#### Work to complete:
Make an exact copy of the listing so that no picture is carried over.

#### Data records:
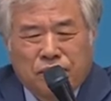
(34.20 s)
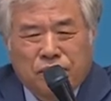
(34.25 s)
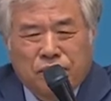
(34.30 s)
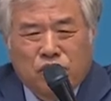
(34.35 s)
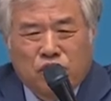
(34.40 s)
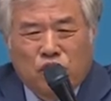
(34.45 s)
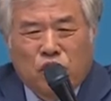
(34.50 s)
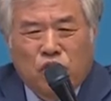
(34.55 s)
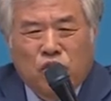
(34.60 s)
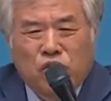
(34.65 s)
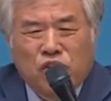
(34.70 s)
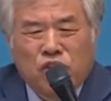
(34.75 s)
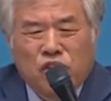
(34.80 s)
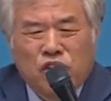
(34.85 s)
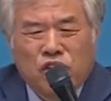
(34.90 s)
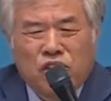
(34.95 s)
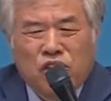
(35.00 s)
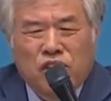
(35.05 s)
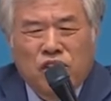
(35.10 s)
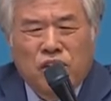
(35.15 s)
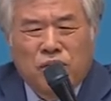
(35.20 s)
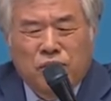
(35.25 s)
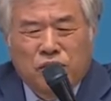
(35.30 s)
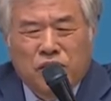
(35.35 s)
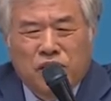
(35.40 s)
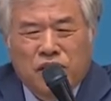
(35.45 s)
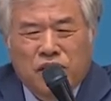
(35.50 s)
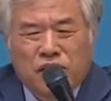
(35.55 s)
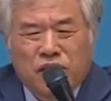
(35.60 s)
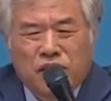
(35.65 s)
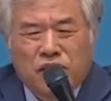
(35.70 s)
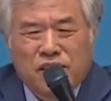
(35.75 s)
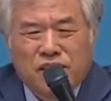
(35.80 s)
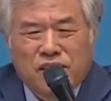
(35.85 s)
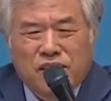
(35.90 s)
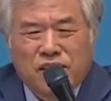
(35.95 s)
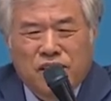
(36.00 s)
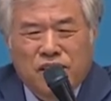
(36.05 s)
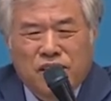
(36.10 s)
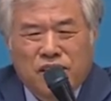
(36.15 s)
종전협정이라는
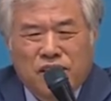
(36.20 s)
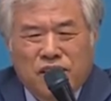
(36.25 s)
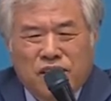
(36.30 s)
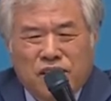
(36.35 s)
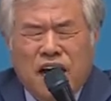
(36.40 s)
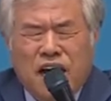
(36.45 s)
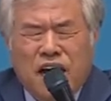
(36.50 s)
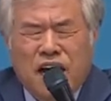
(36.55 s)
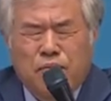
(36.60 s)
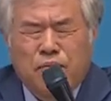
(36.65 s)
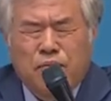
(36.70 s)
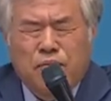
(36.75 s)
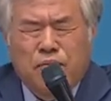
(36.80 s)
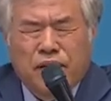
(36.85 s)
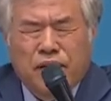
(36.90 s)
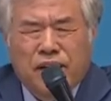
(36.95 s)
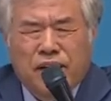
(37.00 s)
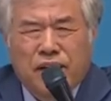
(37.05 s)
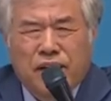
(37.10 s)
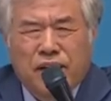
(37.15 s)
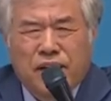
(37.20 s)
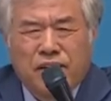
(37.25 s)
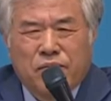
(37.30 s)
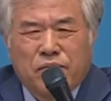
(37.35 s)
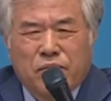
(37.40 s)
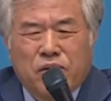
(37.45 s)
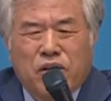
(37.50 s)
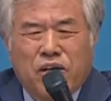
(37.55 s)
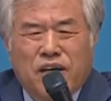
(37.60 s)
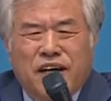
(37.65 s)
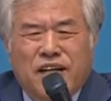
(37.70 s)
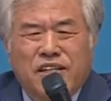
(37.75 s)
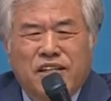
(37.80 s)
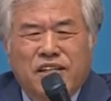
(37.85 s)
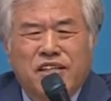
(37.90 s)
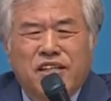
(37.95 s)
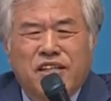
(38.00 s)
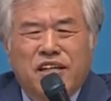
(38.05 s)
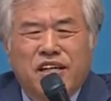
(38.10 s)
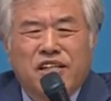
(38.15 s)
것은 그 앞에 뭐가
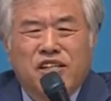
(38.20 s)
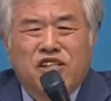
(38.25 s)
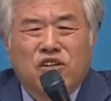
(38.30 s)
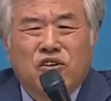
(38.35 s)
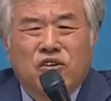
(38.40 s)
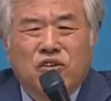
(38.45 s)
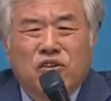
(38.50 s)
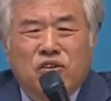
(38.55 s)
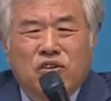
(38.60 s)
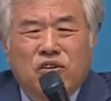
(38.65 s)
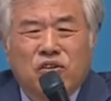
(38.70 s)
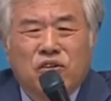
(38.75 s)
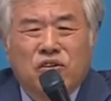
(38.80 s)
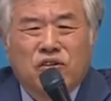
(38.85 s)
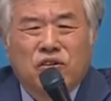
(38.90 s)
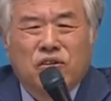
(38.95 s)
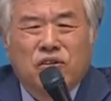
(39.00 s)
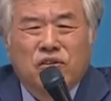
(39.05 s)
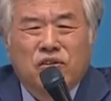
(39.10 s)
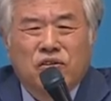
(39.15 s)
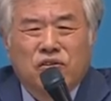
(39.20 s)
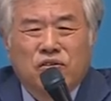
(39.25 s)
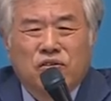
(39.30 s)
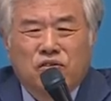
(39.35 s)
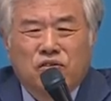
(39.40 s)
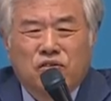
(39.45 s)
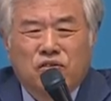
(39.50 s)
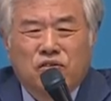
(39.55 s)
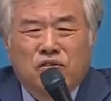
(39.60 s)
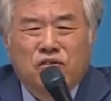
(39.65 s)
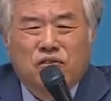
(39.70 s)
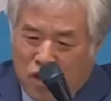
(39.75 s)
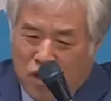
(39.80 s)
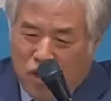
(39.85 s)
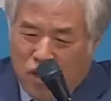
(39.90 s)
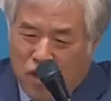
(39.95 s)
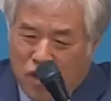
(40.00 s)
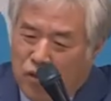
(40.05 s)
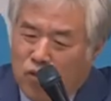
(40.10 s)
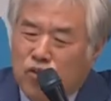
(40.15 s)
전제되 있죠?
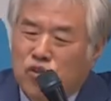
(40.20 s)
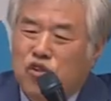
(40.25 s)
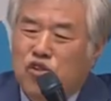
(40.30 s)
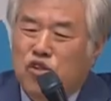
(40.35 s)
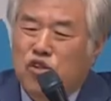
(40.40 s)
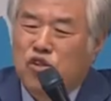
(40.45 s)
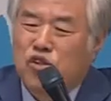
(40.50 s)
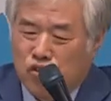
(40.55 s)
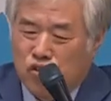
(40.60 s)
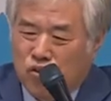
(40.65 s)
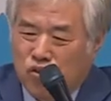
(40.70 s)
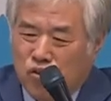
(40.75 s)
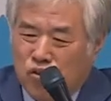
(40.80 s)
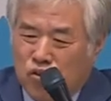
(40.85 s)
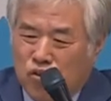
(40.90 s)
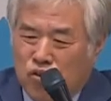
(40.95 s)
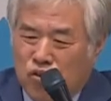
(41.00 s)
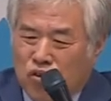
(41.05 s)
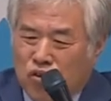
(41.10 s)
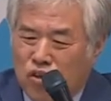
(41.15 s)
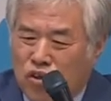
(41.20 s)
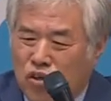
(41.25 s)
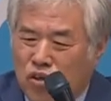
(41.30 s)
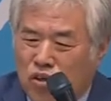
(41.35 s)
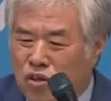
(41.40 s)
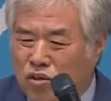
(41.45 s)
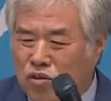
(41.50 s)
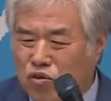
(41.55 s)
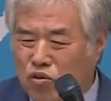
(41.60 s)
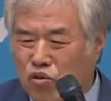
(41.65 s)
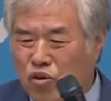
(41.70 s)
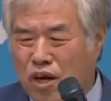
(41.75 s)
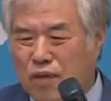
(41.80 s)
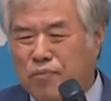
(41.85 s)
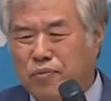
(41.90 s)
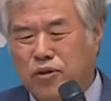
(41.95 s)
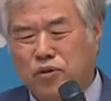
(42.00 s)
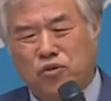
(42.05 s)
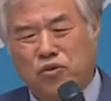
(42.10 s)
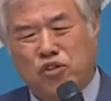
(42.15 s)
주한미군 철수.
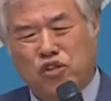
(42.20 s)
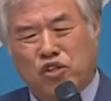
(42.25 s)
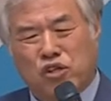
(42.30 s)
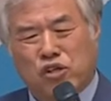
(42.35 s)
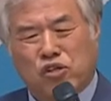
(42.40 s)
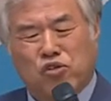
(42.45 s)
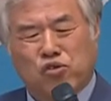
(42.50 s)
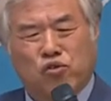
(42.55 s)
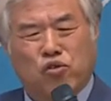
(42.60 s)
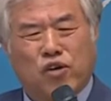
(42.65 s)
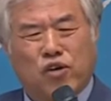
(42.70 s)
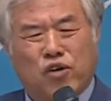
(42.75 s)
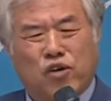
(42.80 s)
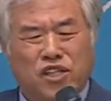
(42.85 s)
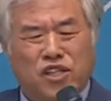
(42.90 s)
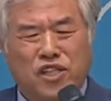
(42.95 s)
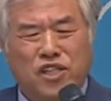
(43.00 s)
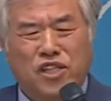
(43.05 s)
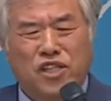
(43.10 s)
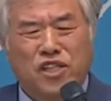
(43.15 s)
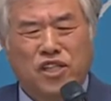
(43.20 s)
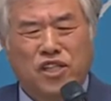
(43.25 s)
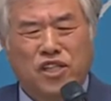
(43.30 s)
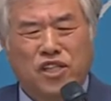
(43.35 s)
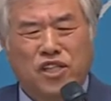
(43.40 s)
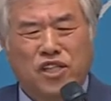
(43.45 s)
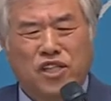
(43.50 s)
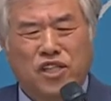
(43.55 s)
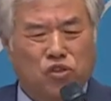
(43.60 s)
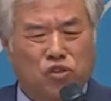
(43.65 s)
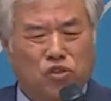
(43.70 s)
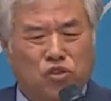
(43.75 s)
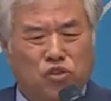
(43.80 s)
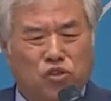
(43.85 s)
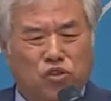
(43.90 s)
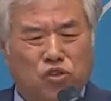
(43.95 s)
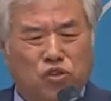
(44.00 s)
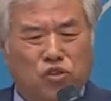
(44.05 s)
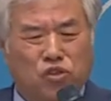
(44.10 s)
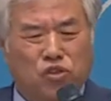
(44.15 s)
주한미군 철수가 전제된
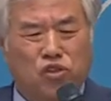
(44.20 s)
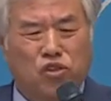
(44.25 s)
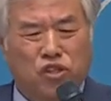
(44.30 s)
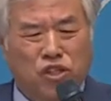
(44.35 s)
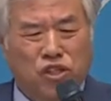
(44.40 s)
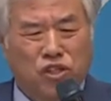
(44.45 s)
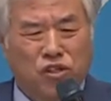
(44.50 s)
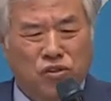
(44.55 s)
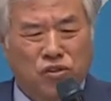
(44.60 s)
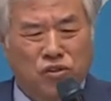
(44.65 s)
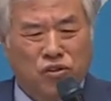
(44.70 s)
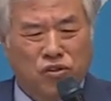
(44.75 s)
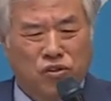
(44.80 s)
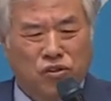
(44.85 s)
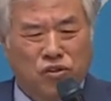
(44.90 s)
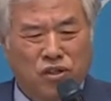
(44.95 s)
조건으로 종전이요.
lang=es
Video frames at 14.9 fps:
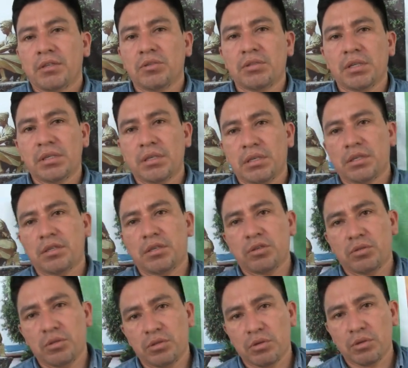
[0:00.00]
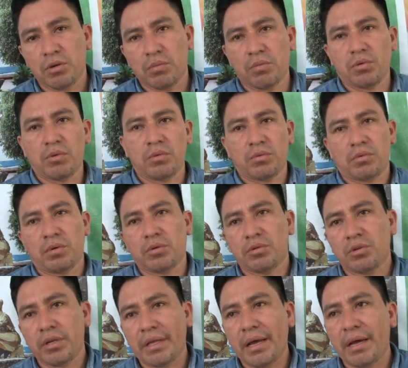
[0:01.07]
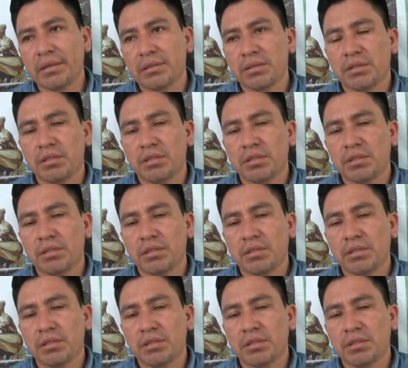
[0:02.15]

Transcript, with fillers: Entonces este, nosotros como autoridades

#### Solution:
(34.20 s)
(34.25 s)
(34.30 s)
(34.35 s)
(34.40 s)
(34.45 s)
(34.50 s)
(34.55 s)
(34.60 s)
(34.65 s)
(34.70 s)
(34.75 s)
(34.80 s)
(34.85 s)
(34.90 s)
(34.95 s)
(35.00 s)
(35.05 s)
(35.10 s)
(35.15 s)
(35.20 s)
(35.25 s)
(35.30 s)
(35.35 s)
(35.40 s)
(35.45 s)
(35.50 s)
(35.55 s)
(35.60 s)
(35.65 s)
(35.70 s)
(35.75 s)
(35.80 s)
(35.85 s)
(35.90 s)
(35.95 s)
(36.00 s)
(36.05 s)
(36.10 s)
(36.15 s)
종전협정이라는
(36.20 s)
(36.25 s)
(36.30 s)
(36.35 s)
(36.40 s)
(36.45 s)
(36.50 s)
(36.55 s)
(36.60 s)
(36.65 s)
(36.70 s)
(36.75 s)
(36.80 s)
(36.85 s)
(36.90 s)
(36.95 s)
(37.00 s)
(37.05 s)
(37.10 s)
(37.15 s)
(37.20 s)
(37.25 s)
(37.30 s)
(37.35 s)
(37.40 s)
(37.45 s)
(37.50 s)
(37.55 s)
(37.60 s)
(37.65 s)
(37.70 s)
(37.75 s)
(37.80 s)
(37.85 s)
(37.90 s)
(37.95 s)
(38.00 s)
(38.05 s)
(38.10 s)
(38.15 s)
것은 그 앞에 뭐가
(38.20 s)
(38.25 s)
(38.30 s)
(38.35 s)
(38.40 s)
(38.45 s)
(38.50 s)
(38.55 s)
(38.60 s)
(38.65 s)
(38.70 s)
(38.75 s)
(38.80 s)
(38.85 s)
(38.90 s)
(38.95 s)
(39.00 s)
(39.05 s)
(39.10 s)
(39.15 s)
(39.20 s)
(39.25 s)
(39.30 s)
(39.35 s)
(39.40 s)
(39.45 s)
(39.50 s)
(39.55 s)
(39.60 s)
(39.65 s)
(39.70 s)
(39.75 s)
(39.80 s)
(39.85 s)
(39.90 s)
(39.95 s)
(40.00 s)
(40.05 s)
(40.10 s)
(40.15 s)
전제되 있죠?
(40.20 s)
(40.25 s)
(40.30 s)
(40.35 s)
(40.40 s)
(40.45 s)
(40.50 s)
(40.55 s)
(40.60 s)
(40.65 s)
(40.70 s)
(40.75 s)
(40.80 s)
(40.85 s)
(40.90 s)
(40.95 s)
(41.00 s)
(41.05 s)
(41.10 s)
(41.15 s)
(41.20 s)
(41.25 s)
(41.30 s)
(41.35 s)
(41.40 s)
(41.45 s)
(41.50 s)
(41.55 s)
(41.60 s)
(41.65 s)
(41.70 s)
(41.75 s)
(41.80 s)
(41.85 s)
(41.90 s)
(41.95 s)
(42.00 s)
(42.05 s)
(42.10 s)
(42.15 s)
주한미군 철수.
(42.20 s)
(42.25 s)
(42.30 s)
(42.35 s)
(42.40 s)
(42.45 s)
(42.50 s)
(42.55 s)
(42.60 s)
(42.65 s)
(42.70 s)
(42.75 s)
(42.80 s)
(42.85 s)
(42.90 s)
(42.95 s)
(43.00 s)
(43.05 s)
(43.10 s)
(43.15 s)
(43.20 s)
(43.25 s)
(43.30 s)
(43.35 s)
(43.40 s)
(43.45 s)
(43.50 s)
(43.55 s)
(43.60 s)
(43.65 s)
(43.70 s)
(43.75 s)
(43.80 s)
(43.85 s)
(43.90 s)
(43.95 s)
(44.00 s)
(44.05 s)
(44.10 s)
(44.15 s)
주한미군 철수가 전제된
(44.20 s)
(44.25 s)
(44.30 s)
(44.35 s)
(44.40 s)
(44.45 s)
(44.50 s)
(44.55 s)
(44.60 s)
(44.65 s)
(44.70 s)
(44.75 s)
(44.80 s)
(44.85 s)
(44.90 s)
(44.95 s)
조건으로 종전이요.
lang=es
Video frames at 14.9 fps:
[0:00.00]
[0:01.07]
[0:02.15]

Transcript, with fillers: Entonces este, nosotros como autoridades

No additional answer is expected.